* **What is needed**: A faithful repeat of all the records, with no image kept, is the required answer.
***** Given data
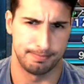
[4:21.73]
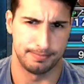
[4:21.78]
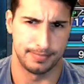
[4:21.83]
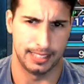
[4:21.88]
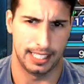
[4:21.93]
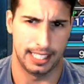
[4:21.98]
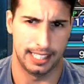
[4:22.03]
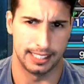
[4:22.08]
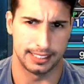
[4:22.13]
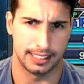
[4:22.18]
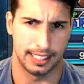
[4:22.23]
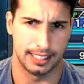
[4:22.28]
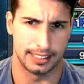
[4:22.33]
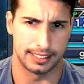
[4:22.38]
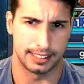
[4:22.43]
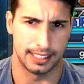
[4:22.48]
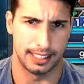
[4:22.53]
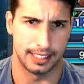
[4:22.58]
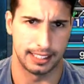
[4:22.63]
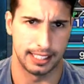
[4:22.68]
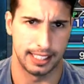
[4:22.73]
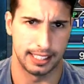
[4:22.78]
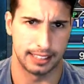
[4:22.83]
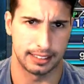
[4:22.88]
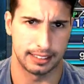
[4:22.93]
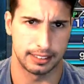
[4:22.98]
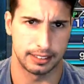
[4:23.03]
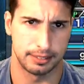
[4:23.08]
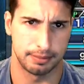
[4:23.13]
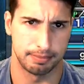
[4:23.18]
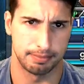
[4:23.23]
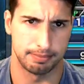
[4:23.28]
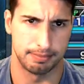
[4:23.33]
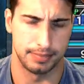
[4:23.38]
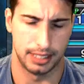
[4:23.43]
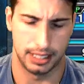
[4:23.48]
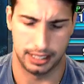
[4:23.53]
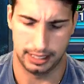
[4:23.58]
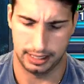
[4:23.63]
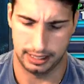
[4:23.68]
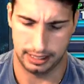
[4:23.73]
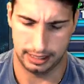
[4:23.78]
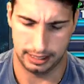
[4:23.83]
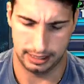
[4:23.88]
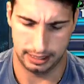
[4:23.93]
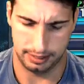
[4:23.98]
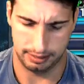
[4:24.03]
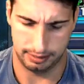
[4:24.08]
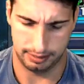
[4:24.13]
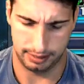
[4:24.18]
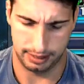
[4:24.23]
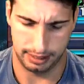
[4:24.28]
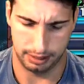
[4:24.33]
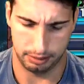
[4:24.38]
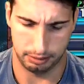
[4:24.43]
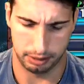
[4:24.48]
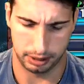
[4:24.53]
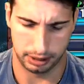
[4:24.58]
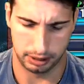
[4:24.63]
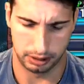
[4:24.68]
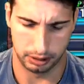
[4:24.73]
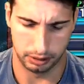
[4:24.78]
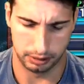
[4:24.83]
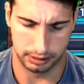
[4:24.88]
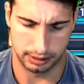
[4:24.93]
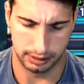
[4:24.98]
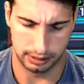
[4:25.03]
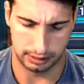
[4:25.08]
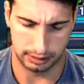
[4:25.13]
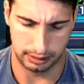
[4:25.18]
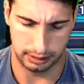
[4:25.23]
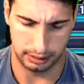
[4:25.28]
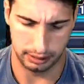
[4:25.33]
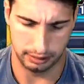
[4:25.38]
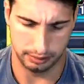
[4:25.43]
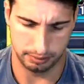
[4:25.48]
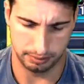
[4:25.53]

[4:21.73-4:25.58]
As I say that. Uh, yeah, we're gonna go with this here.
**********
* **Solution**:
[4:21.73]
[4:21.78]
[4:21.83]
[4:21.88]
[4:21.93]
[4:21.98]
[4:22.03]
[4:22.08]
[4:22.13]
[4:22.18]
[4:22.23]
[4:22.28]
[4:22.33]
[4:22.38]
[4:22.43]
[4:22.48]
[4:22.53]
[4:22.58]
[4:22.63]
[4:22.68]
[4:22.73]
[4:22.78]
[4:22.83]
[4:22.88]
[4:22.93]
[4:22.98]
[4:23.03]
[4:23.08]
[4:23.13]
[4:23.18]
[4:23.23]
[4:23.28]
[4:23.33]
[4:23.38]
[4:23.43]
[4:23.48]
[4:23.53]
[4:23.58]
[4:23.63]
[4:23.68]
[4:23.73]
[4:23.78]
[4:23.83]
[4:23.88]
[4:23.93]
[4:23.98]
[4:24.03]
[4:24.08]
[4:24.13]
[4:24.18]
[4:24.23]
[4:24.28]
[4:24.33]
[4:24.38]
[4:24.43]
[4:24.48]
[4:24.53]
[4:24.58]
[4:24.63]
[4:24.68]
[4:24.73]
[4:24.78]
[4:24.83]
[4:24.88]
[4:24.93]
[4:24.98]
[4:25.03]
[4:25.08]
[4:25.13]
[4:25.18]
[4:25.23]
[4:25.28]
[4:25.33]
[4:25.38]
[4:25.43]
[4:25.48]
[4:25.53]

[4:21.73-4:25.58]
As I say that. Uh, yeah, we're gonna go with this here.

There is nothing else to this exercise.